▸ **WORK TO BE COMPLETED**
Below are records; extract exactly the lines from the one with "(4.89 s to 5.38 s)" through the final line, including both, but drop the pictures.

*** Opening of SOURCE DATA ***

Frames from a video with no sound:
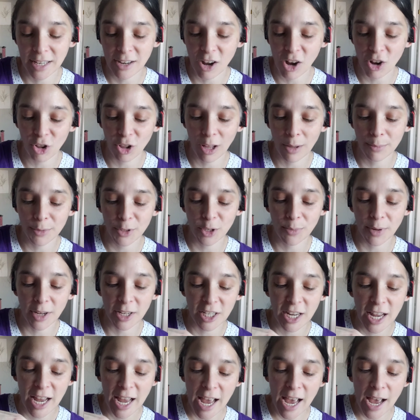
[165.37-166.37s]
not clump so
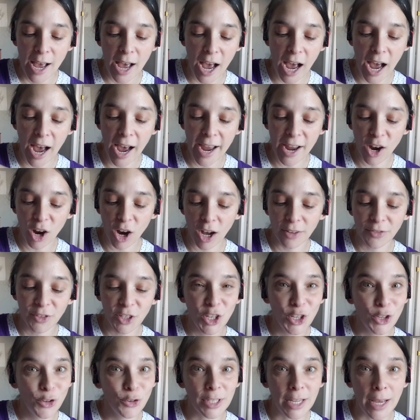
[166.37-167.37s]
much. I
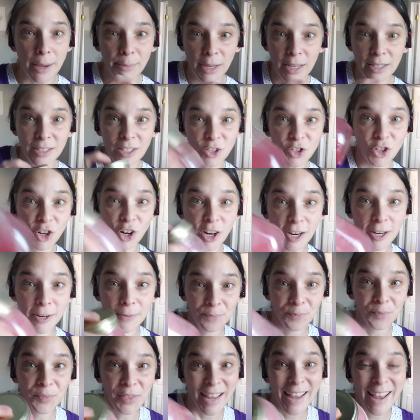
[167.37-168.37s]
often use a mason jar
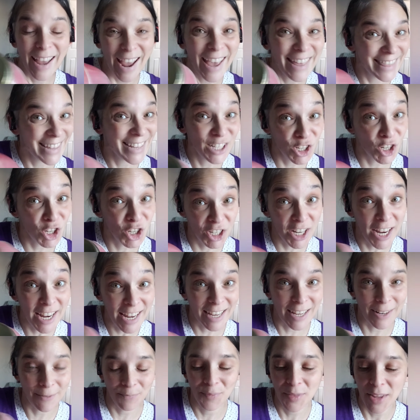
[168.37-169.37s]
and then just shake it.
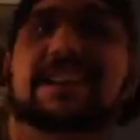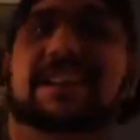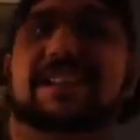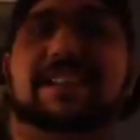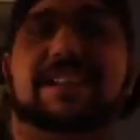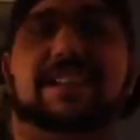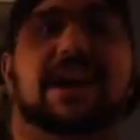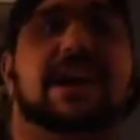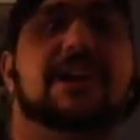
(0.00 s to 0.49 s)

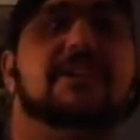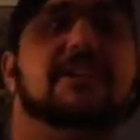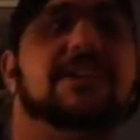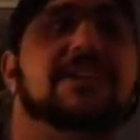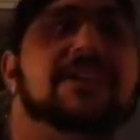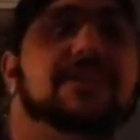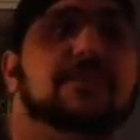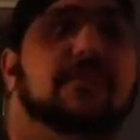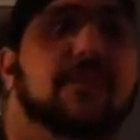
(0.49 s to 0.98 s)
is now
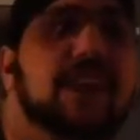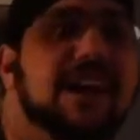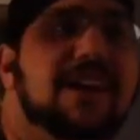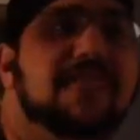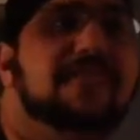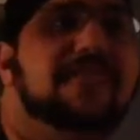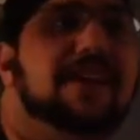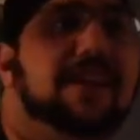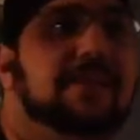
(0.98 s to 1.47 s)
in the
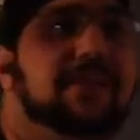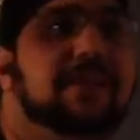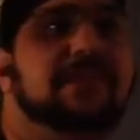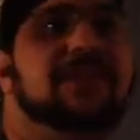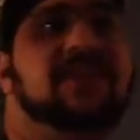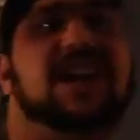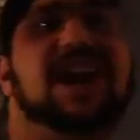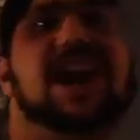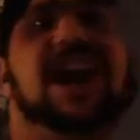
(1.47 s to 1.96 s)
Wyatt family,
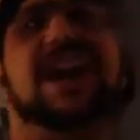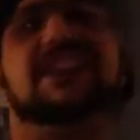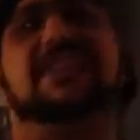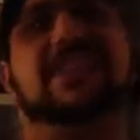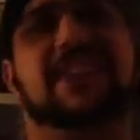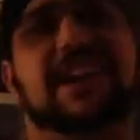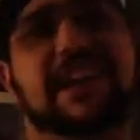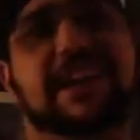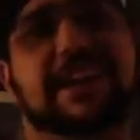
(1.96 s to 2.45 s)
which I
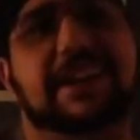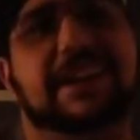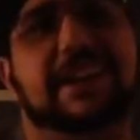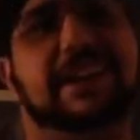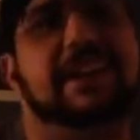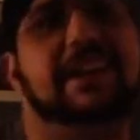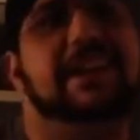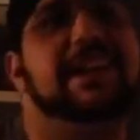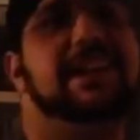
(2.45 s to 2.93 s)

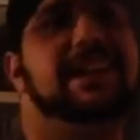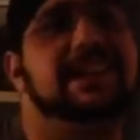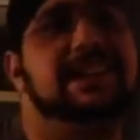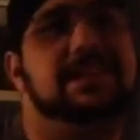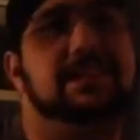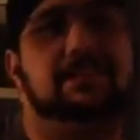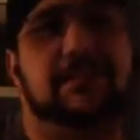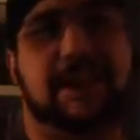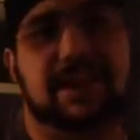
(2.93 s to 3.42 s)
think
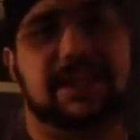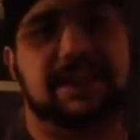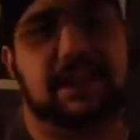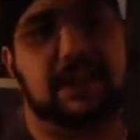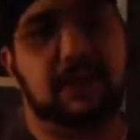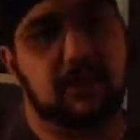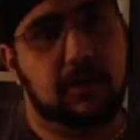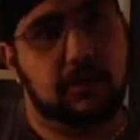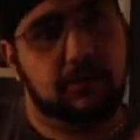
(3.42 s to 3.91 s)
is
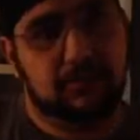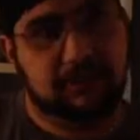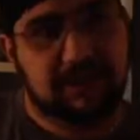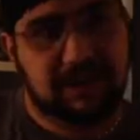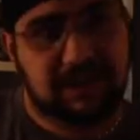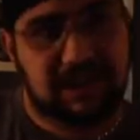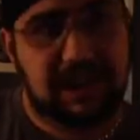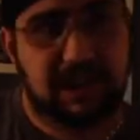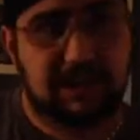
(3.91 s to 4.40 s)
amazing. We'll
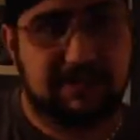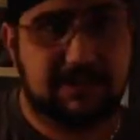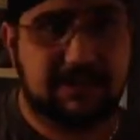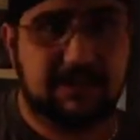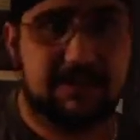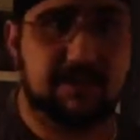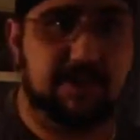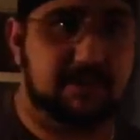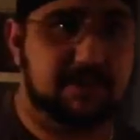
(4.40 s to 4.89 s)
see how
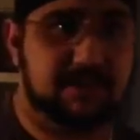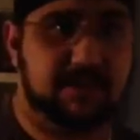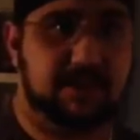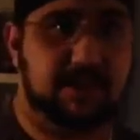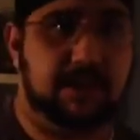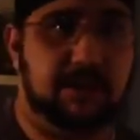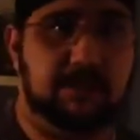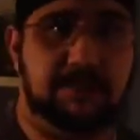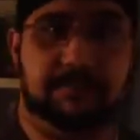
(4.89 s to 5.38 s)
this goes,
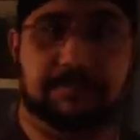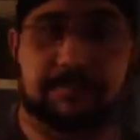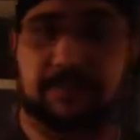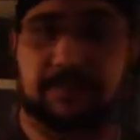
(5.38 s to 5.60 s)
though.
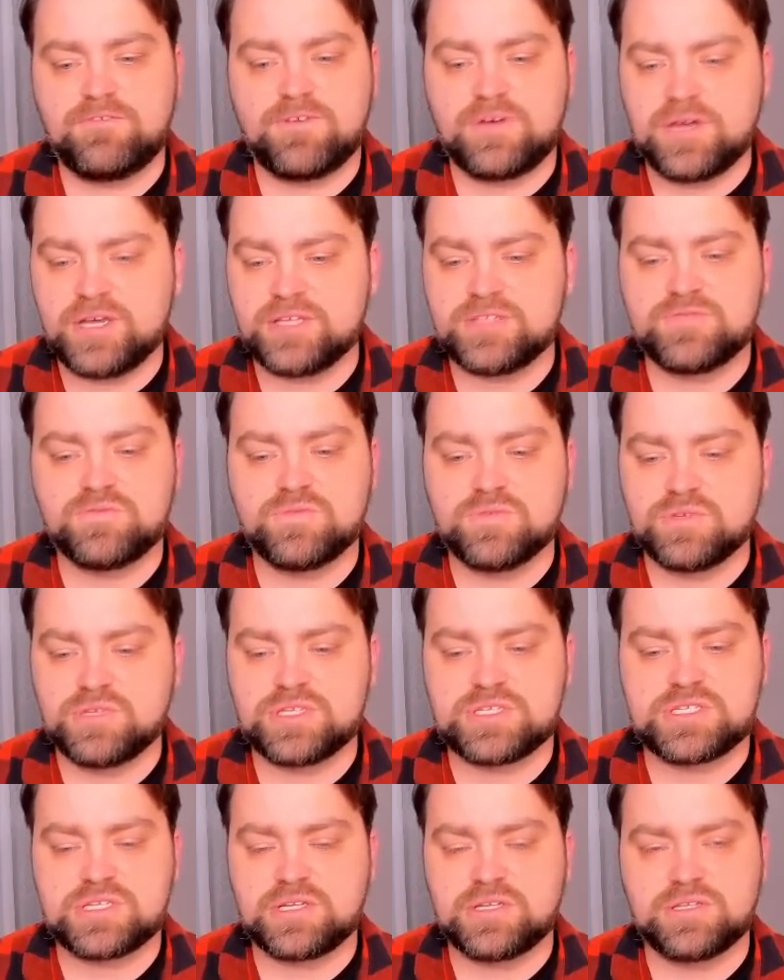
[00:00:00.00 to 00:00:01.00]
fight for
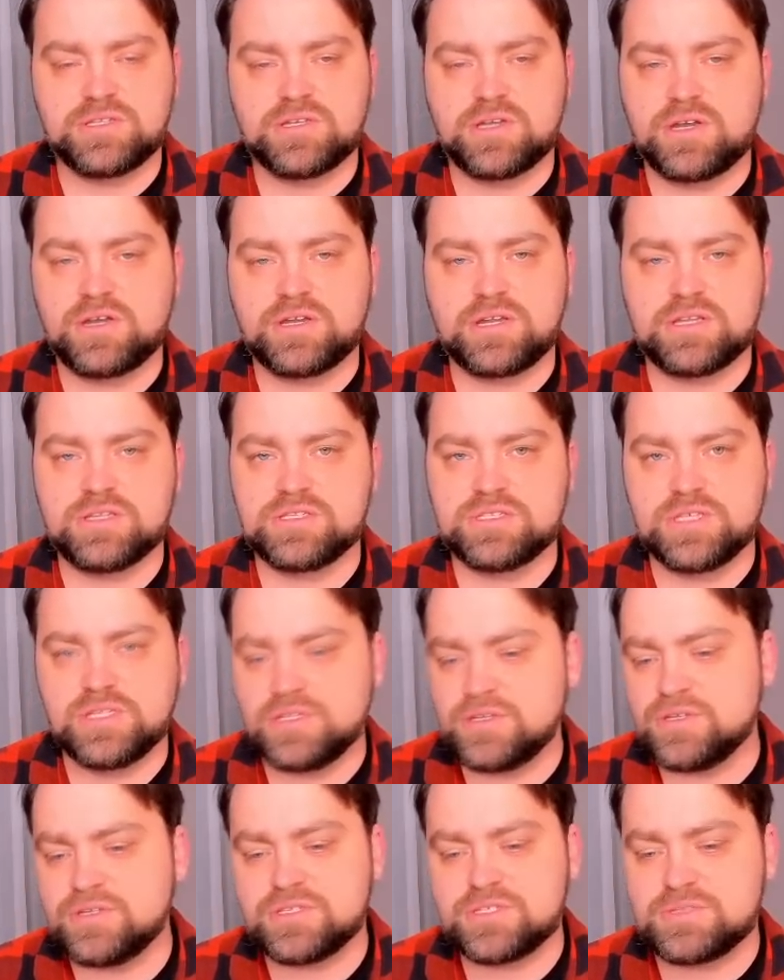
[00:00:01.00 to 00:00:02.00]
the Soledar
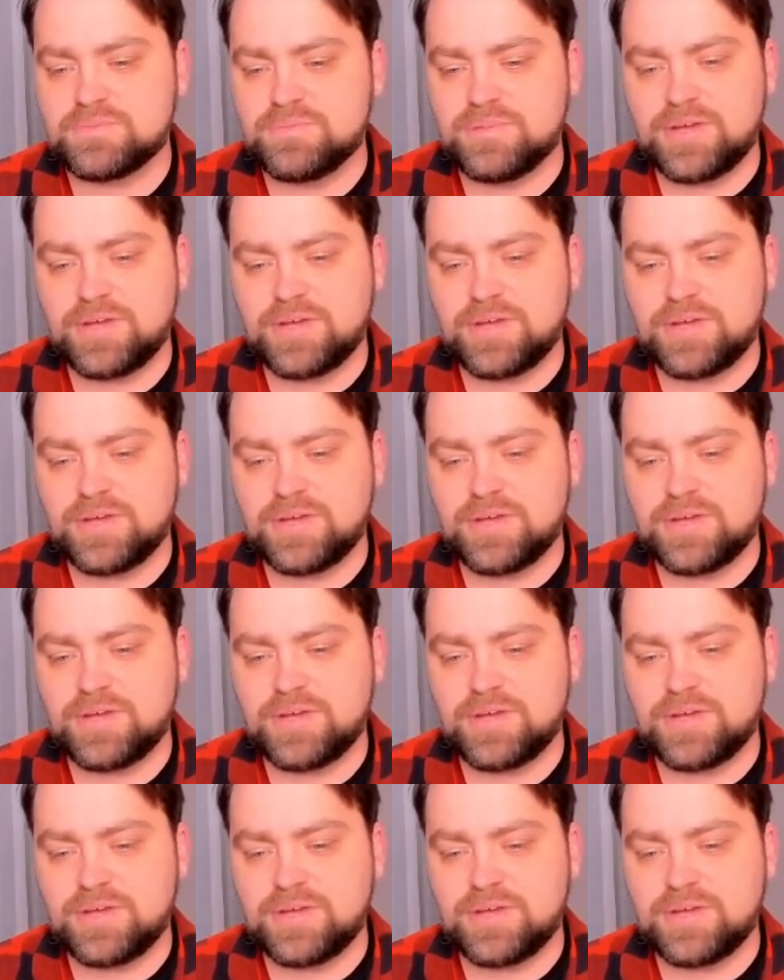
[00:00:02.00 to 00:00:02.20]
continues,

*** Close of SOURCE DATA ***

▸ **SOLVED PROBLEM**
(4.89 s to 5.38 s)
this goes,
(5.38 s to 5.60 s)
though.
[00:00:00.00 to 00:00:01.00]
fight for
[00:00:01.00 to 00:00:02.00]
the Soledar
[00:00:02.00 to 00:00:02.20]
continues,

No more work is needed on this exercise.